From the standpoint of anybody who wants to hypothetically steal an election, there is no advantage to taking such risks in a solid red or blue state like Utah or Massachussetts. The exit polls would be so ridiculously out of wack (10% or more in the opposite direction) that even Fox News would have to admit something doesn’t look right. In comparison, a state with a razor thin margin is trivially easy to nudge in a certain direction.

With no more information than what you stipulate, I can’t see why it would not be.

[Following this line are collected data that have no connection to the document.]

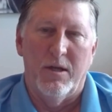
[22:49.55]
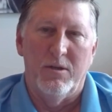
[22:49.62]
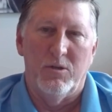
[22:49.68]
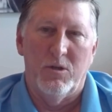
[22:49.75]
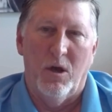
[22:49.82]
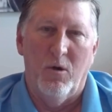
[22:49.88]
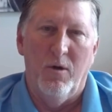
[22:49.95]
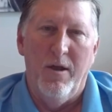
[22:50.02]
And
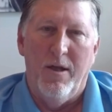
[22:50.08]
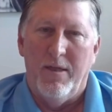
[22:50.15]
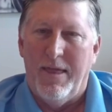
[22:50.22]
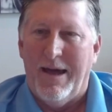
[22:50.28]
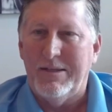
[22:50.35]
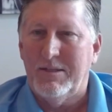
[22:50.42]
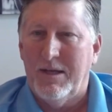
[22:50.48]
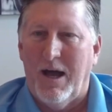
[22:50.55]
so
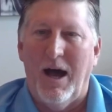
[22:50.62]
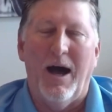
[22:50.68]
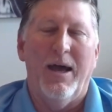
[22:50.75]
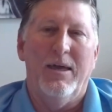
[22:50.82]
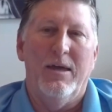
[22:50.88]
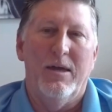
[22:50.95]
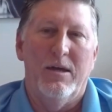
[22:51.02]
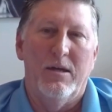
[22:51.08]
that's
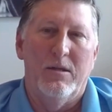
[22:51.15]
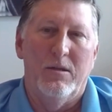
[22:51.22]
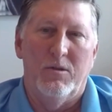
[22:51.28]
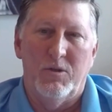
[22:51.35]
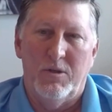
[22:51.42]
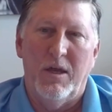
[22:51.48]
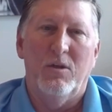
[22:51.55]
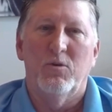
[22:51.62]
high-end
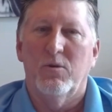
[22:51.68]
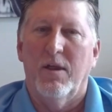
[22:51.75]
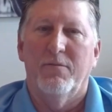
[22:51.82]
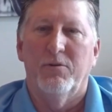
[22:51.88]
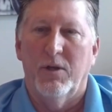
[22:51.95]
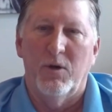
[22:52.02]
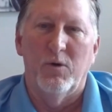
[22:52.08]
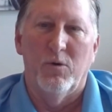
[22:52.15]
senior
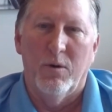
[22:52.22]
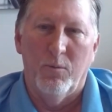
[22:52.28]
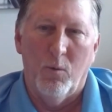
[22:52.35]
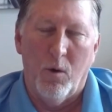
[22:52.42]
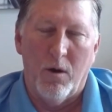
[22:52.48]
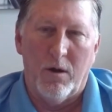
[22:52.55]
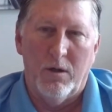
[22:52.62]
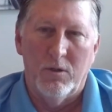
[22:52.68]
level interim work.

It seems you are continuing with the same baseless assumption that underlies the whole thing about how there must have been something wrong with the election, because Bush won. There seems to be nothing behind all the manufactured controversy about the 2004 election than that - as Tuckerfan says, why does these questions only arise when the Democrats lose?

You assume, thus, that the election of 2004 was influenced by fraud. You assume also that the destruction or loss of these ballots is also influenced by fraud. You can’t seem to come with any solid evidence of either.

Why do you assume that it might not have been ethical?

If you are saying that we should keep the records until there is no question left that the election was legitimate. As I mentioned earlier, there is never going to be a point at which partisans will cease to question the election, as long as the result remains Bush in the White House until 2009. You had twenty two months to examine the records, with no result. So now you got a court order, after the fact, requiring that the records be retained after the period established by state law. To do, presumably, in the next twenty two months whatever you couldn’t do in the last twenty two. Or (possibly) to try to miscast and mischaracterize the destruction of the records so as to make it appear that something illegal or unethical or shady has gone on. As I said, the mere fact that no evidence exists is enough to convince some of the more ridiculously gullible assholes of the far Left (hi, Evil Captor!) that some dark conspiracy actually rigged the election.

Some of the notes of the Kennedy autopsy disappeared. Therefore, they must have contained the smoking gun proving unquestionably that there was a cover-up.

Some people really reason like that. Some of them have posted to this thread.

Look, Bush won the election, fair and square. Sour grapes and fantasies aren’t going to change anything. It just makes you folks look like idiots.

The day I put any credence into this kind of thing is the day when it starts up about some close election that a Democrat won.

Regards,
Shodan

Do me a favor, then - define “this” in the above sentence.